WHAT THIS TASK INVOLVES → Write out every record below exactly, leaving the pictures out.

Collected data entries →
= = =

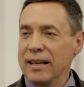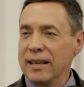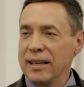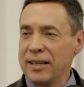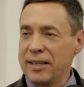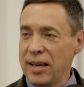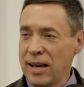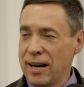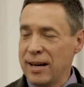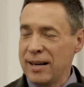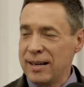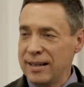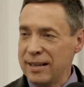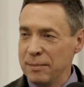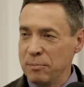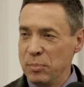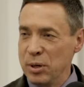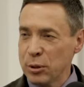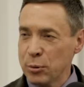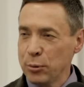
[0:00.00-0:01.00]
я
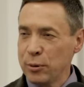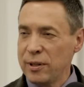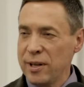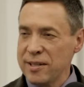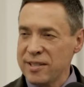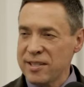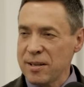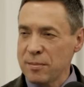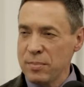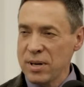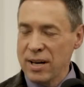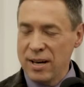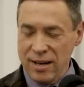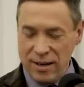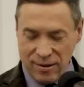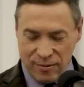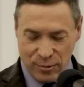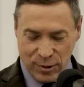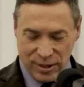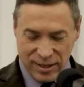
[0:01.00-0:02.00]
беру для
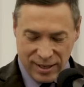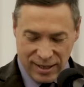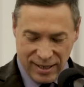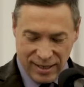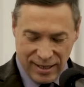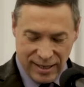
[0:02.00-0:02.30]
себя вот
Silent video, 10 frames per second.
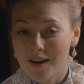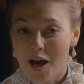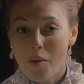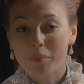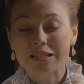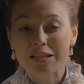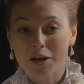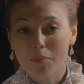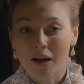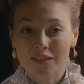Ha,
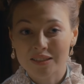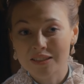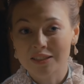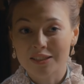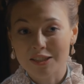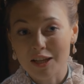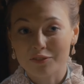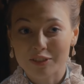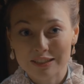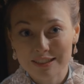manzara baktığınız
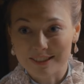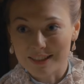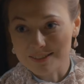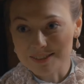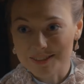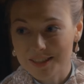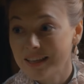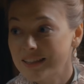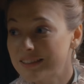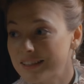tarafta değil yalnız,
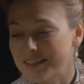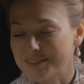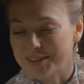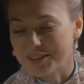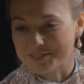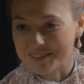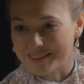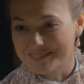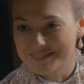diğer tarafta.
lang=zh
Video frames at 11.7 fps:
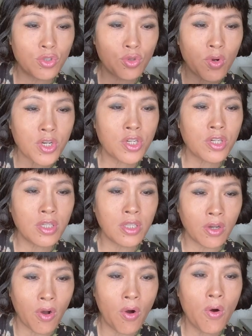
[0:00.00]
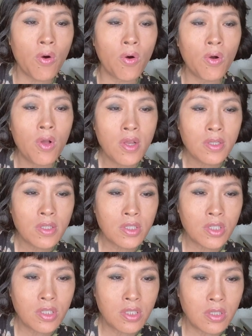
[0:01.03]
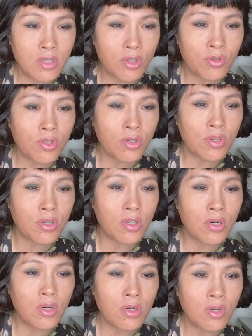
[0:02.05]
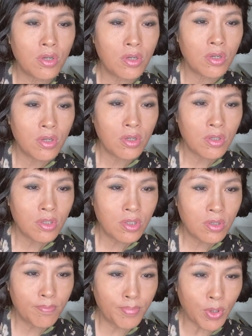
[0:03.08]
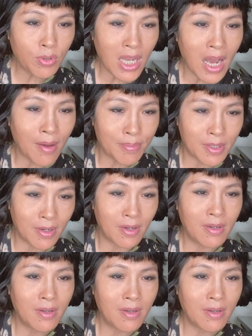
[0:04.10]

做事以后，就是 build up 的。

= = =

COMPLETED TASK →
[0:00.00-0:01.00]
я
[0:01.00-0:02.00]
беру для
[0:02.00-0:02.30]
себя вот
Silent video, 10 frames per second.
Ha,
manzara baktığınız
tarafta değil yalnız,
diğer tarafta.
lang=zh
Video frames at 11.7 fps:
[0:00.00]
[0:01.03]
[0:02.05]
[0:03.08]
[0:04.10]

做事以后，就是 build up 的。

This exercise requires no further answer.